- Exercise brief -
All of the records that follow need to be copied word for word, without the pictures.
== Data for processing
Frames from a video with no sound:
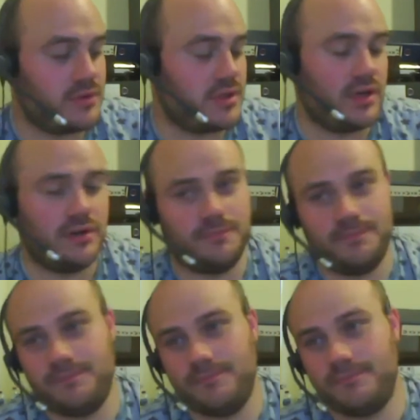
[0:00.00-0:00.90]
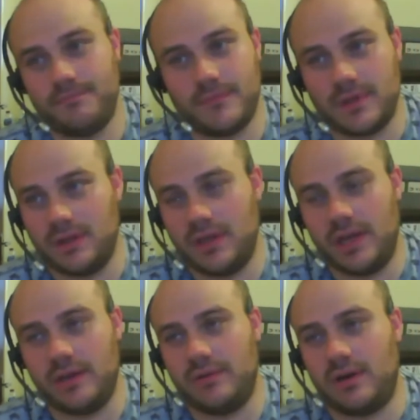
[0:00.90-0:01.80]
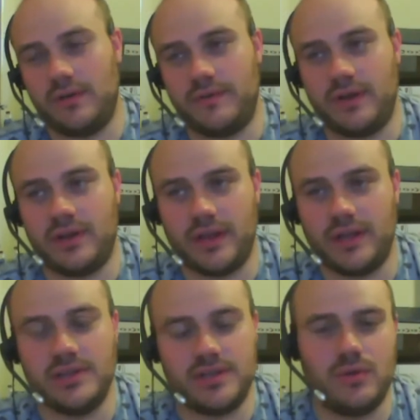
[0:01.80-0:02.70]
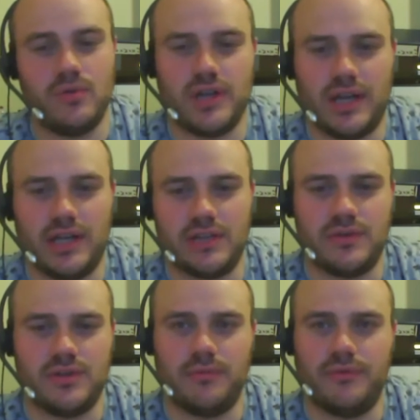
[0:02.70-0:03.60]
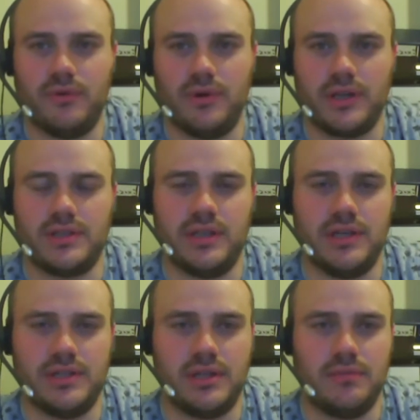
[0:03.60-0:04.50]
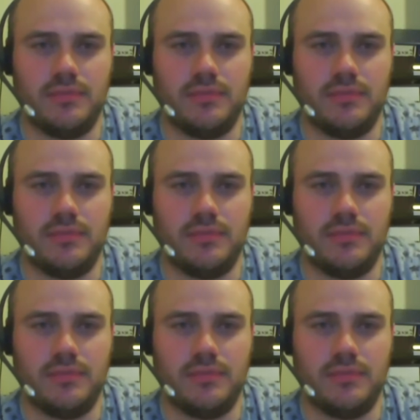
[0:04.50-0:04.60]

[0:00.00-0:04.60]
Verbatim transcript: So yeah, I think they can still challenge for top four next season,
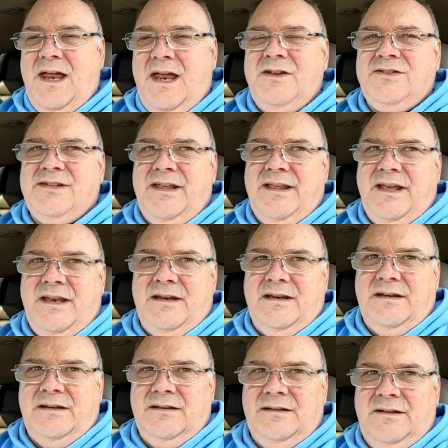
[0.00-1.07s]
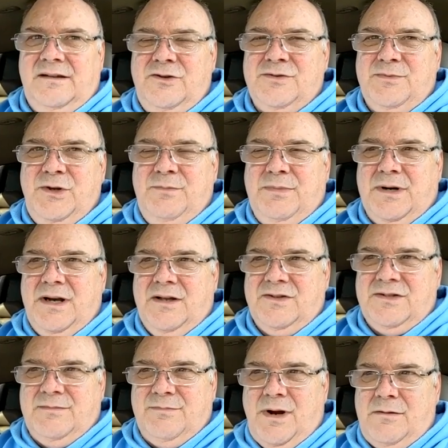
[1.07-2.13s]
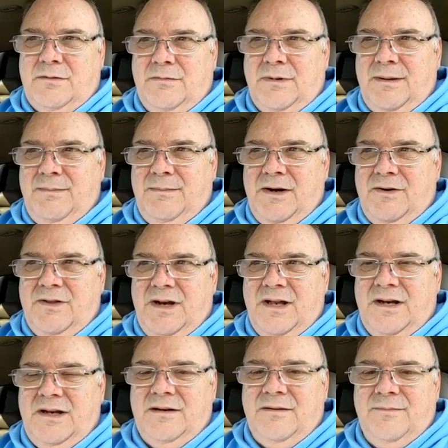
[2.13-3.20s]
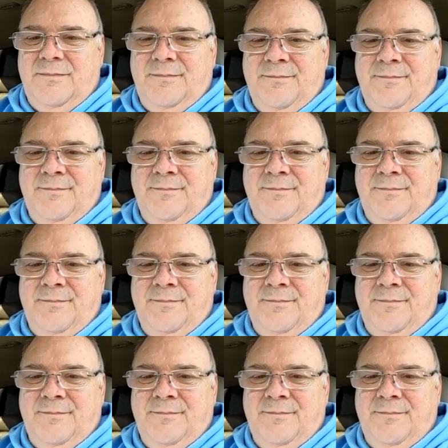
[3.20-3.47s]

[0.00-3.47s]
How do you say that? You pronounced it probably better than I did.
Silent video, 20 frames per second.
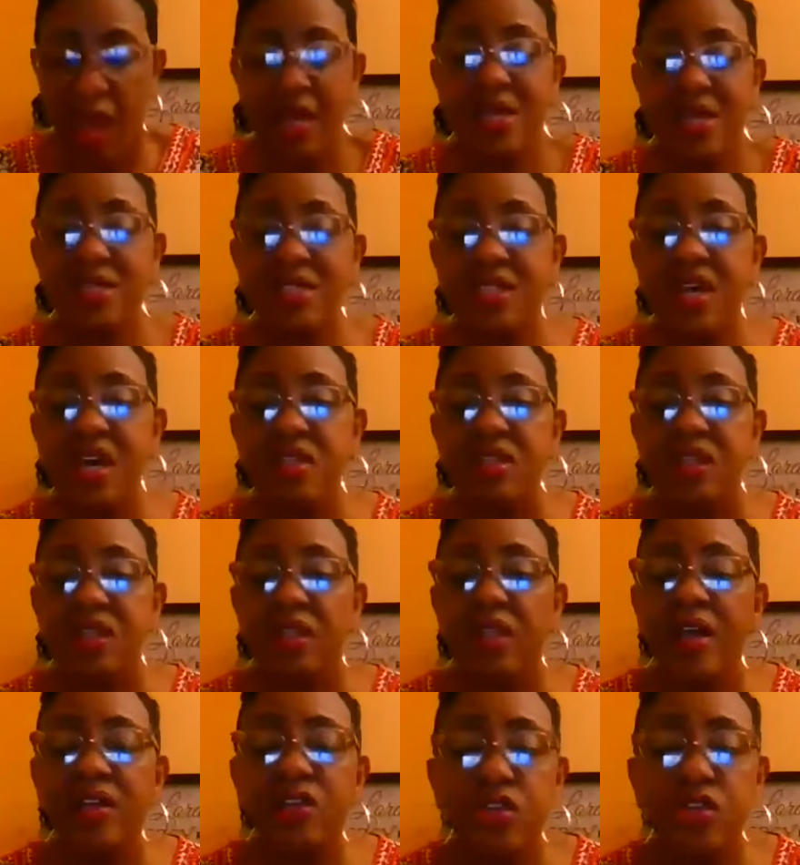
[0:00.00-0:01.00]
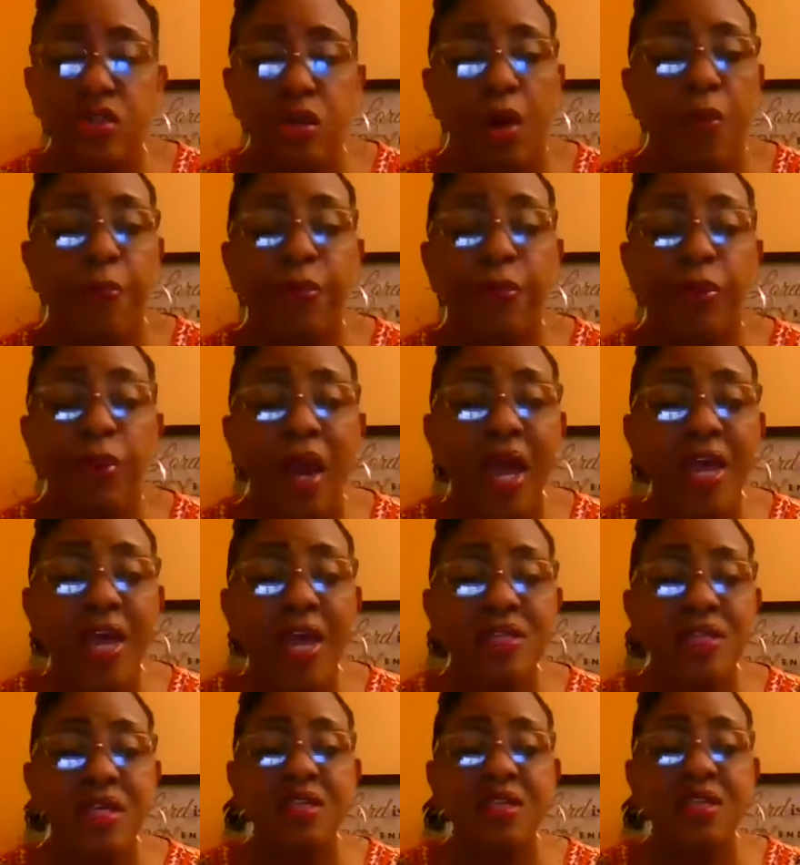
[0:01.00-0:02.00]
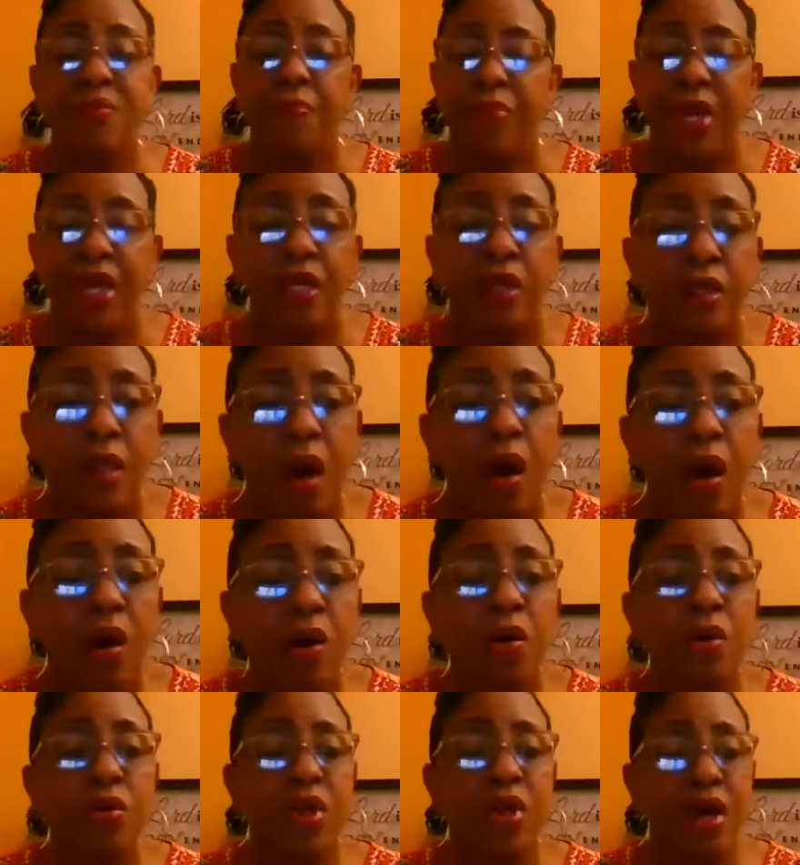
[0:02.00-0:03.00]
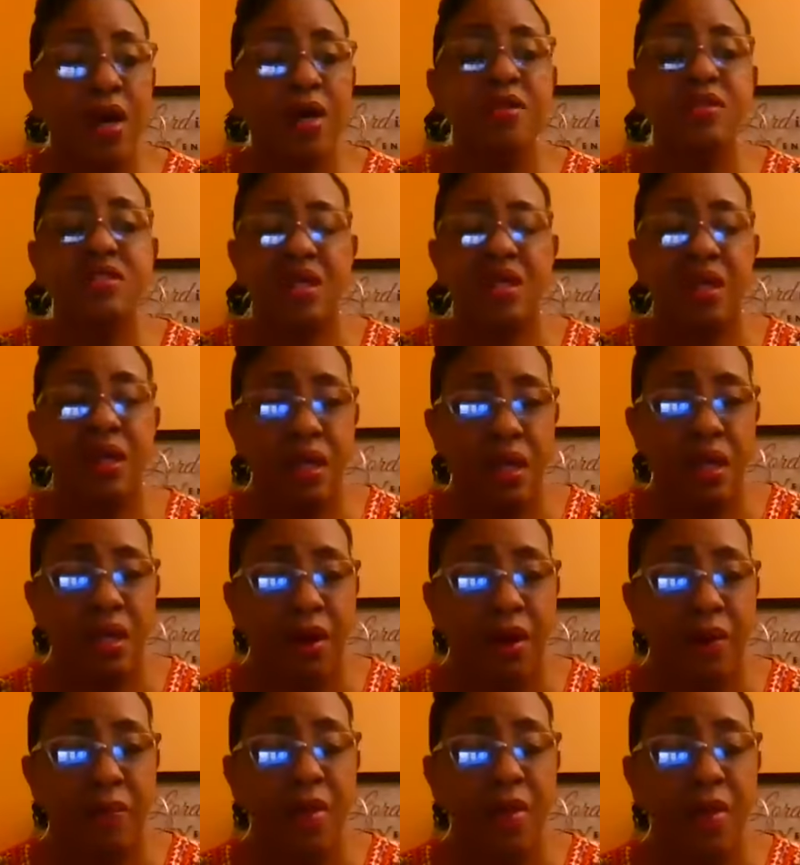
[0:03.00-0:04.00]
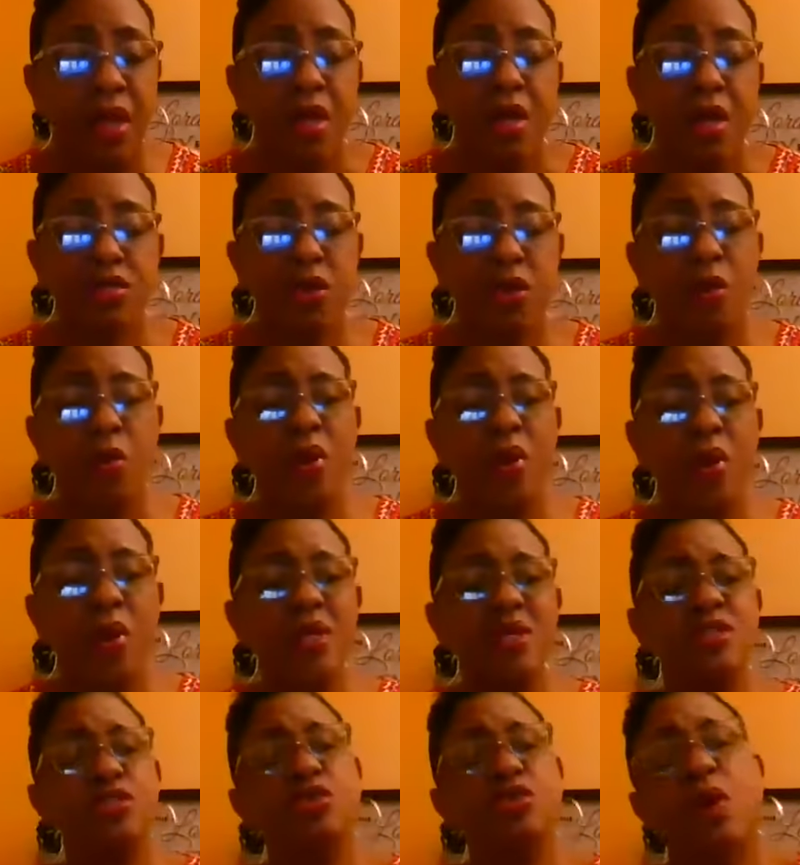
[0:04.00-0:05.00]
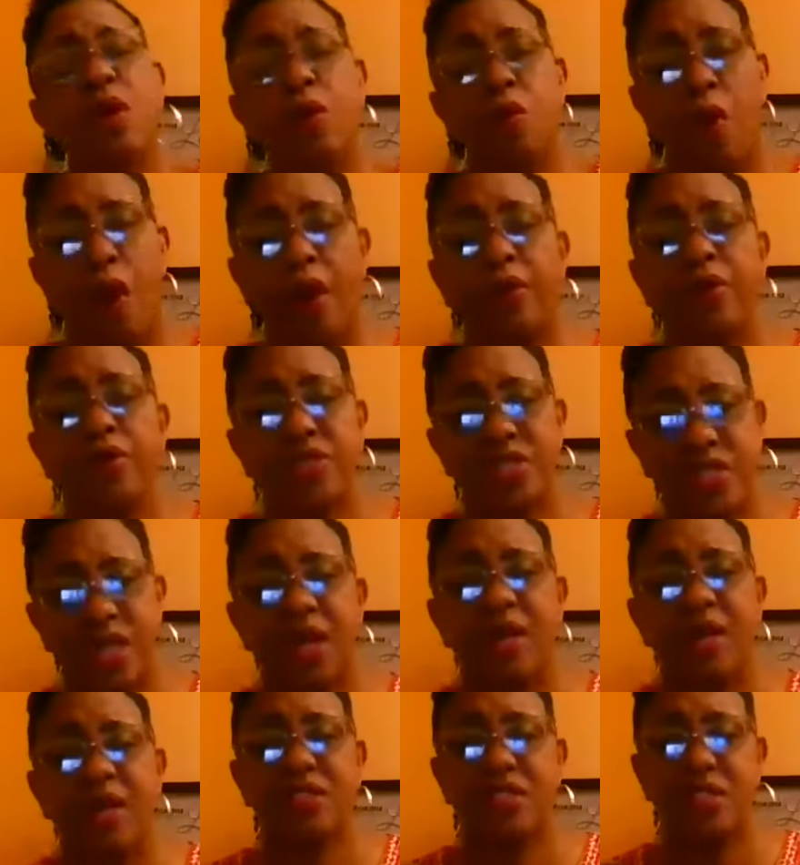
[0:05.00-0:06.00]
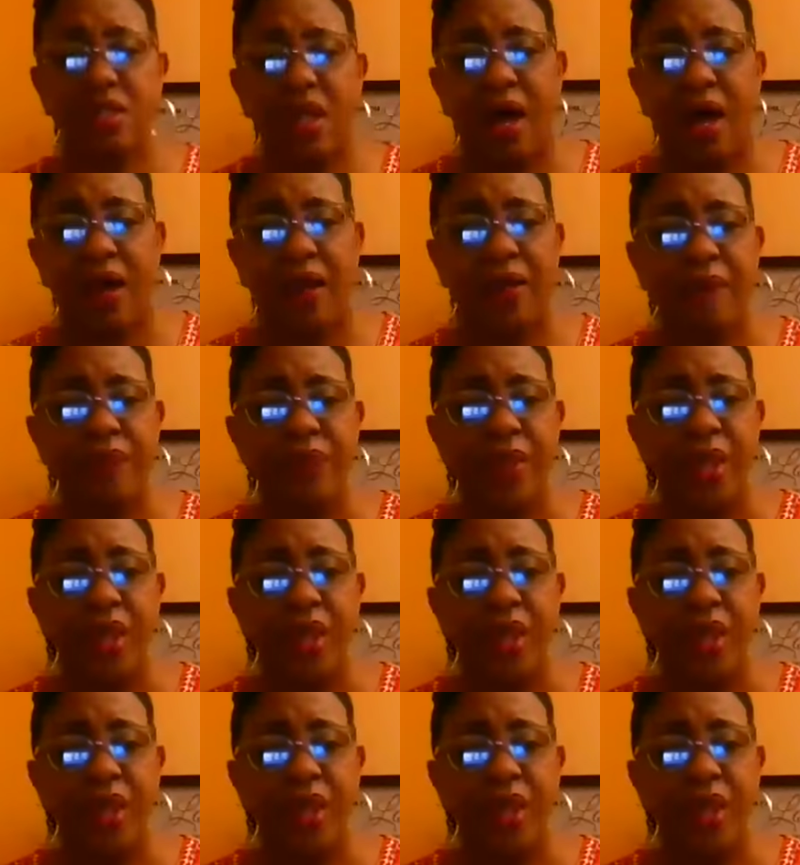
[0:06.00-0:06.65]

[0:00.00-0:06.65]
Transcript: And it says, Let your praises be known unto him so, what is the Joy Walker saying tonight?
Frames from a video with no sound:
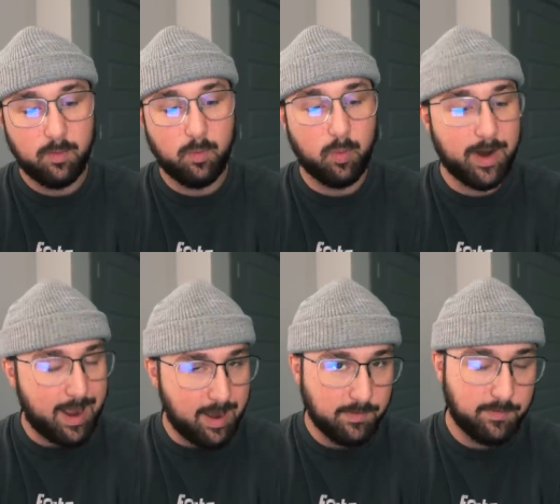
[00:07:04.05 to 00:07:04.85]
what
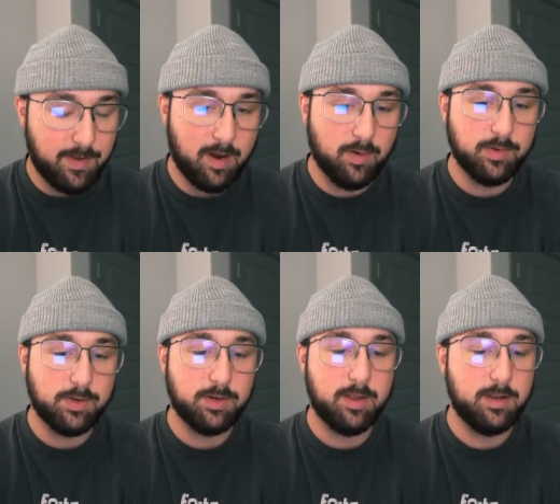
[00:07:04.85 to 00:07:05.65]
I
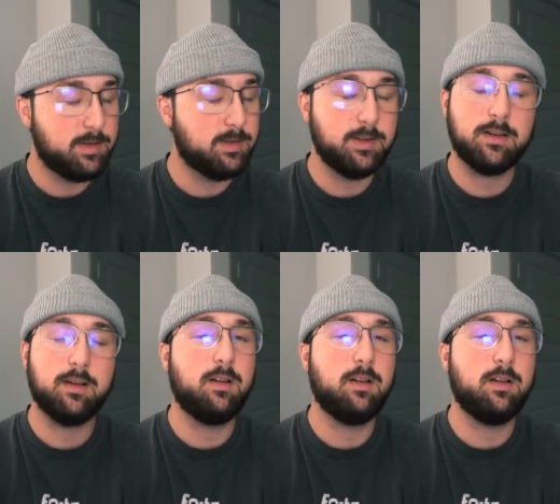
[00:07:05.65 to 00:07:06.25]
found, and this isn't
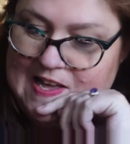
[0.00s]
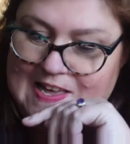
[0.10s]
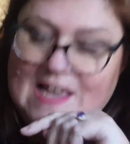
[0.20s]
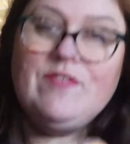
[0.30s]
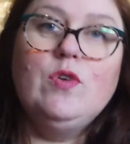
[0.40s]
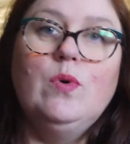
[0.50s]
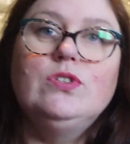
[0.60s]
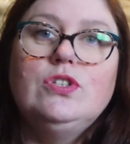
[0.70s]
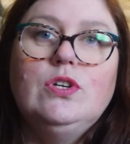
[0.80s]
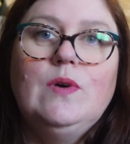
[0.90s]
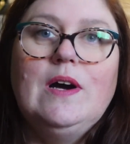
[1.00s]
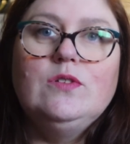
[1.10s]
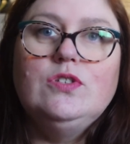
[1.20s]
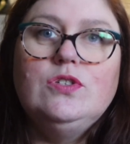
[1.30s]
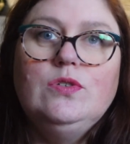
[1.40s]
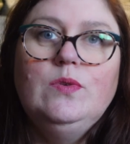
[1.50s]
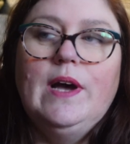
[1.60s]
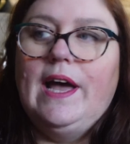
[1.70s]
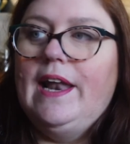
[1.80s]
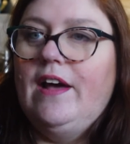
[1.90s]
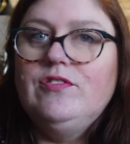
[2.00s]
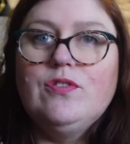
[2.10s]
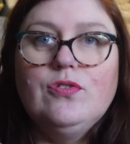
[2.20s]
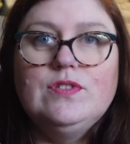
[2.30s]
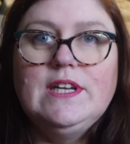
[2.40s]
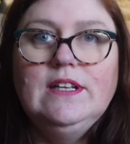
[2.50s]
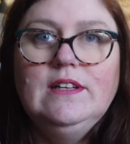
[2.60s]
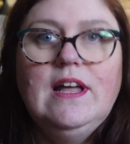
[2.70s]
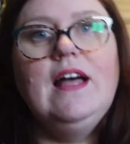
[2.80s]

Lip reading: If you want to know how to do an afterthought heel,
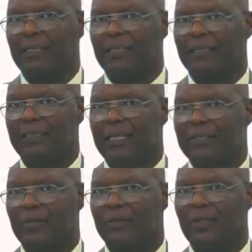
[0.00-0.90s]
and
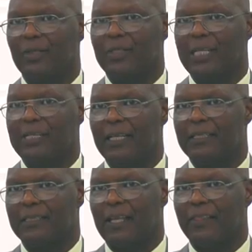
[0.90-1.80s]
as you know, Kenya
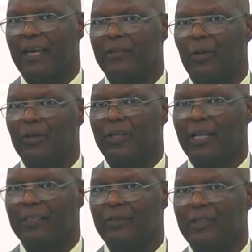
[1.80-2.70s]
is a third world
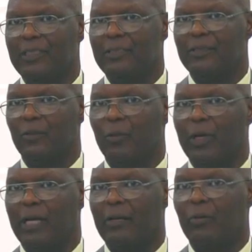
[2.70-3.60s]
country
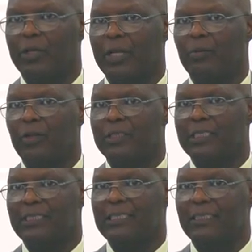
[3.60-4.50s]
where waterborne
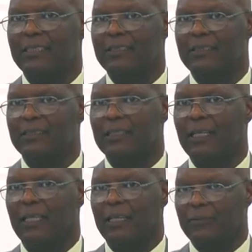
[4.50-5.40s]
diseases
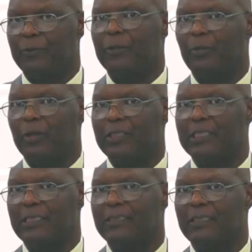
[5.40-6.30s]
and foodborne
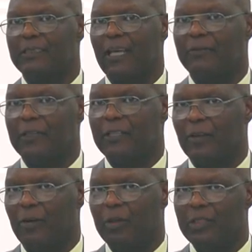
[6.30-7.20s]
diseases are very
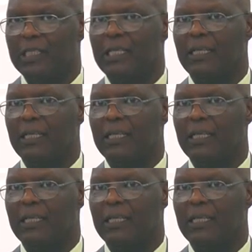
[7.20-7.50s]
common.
====
- Exercise result -
Frames from a video with no sound:
[0:00.00-0:00.90]
[0:00.90-0:01.80]
[0:01.80-0:02.70]
[0:02.70-0:03.60]
[0:03.60-0:04.50]
[0:04.50-0:04.60]

[0:00.00-0:04.60]
Verbatim transcript: So yeah, I think they can still challenge for top four next season,
[0.00-1.07s]
[1.07-2.13s]
[2.13-3.20s]
[3.20-3.47s]

[0.00-3.47s]
How do you say that? You pronounced it probably better than I did.
Silent video, 20 frames per second.
[0:00.00-0:01.00]
[0:01.00-0:02.00]
[0:02.00-0:03.00]
[0:03.00-0:04.00]
[0:04.00-0:05.00]
[0:05.00-0:06.00]
[0:06.00-0:06.65]

[0:00.00-0:06.65]
Transcript: And it says, Let your praises be known unto him so, what is the Joy Walker saying tonight?
Frames from a video with no sound:
[00:07:04.05 to 00:07:04.85]
what
[00:07:04.85 to 00:07:05.65]
I
[00:07:05.65 to 00:07:06.25]
found, and this isn't
[0.00s]
[0.10s]
[0.20s]
[0.30s]
[0.40s]
[0.50s]
[0.60s]
[0.70s]
[0.80s]
[0.90s]
[1.00s]
[1.10s]
[1.20s]
[1.30s]
[1.40s]
[1.50s]
[1.60s]
[1.70s]
[1.80s]
[1.90s]
[2.00s]
[2.10s]
[2.20s]
[2.30s]
[2.40s]
[2.50s]
[2.60s]
[2.70s]
[2.80s]

Lip reading: If you want to know how to do an afterthought heel,
[0.00-0.90s]
and
[0.90-1.80s]
as you know, Kenya
[1.80-2.70s]
is a third world
[2.70-3.60s]
country
[3.60-4.50s]
where waterborne
[4.50-5.40s]
diseases
[5.40-6.30s]
and foodborne
[6.30-7.20s]
diseases are very
[7.20-7.50s]
common.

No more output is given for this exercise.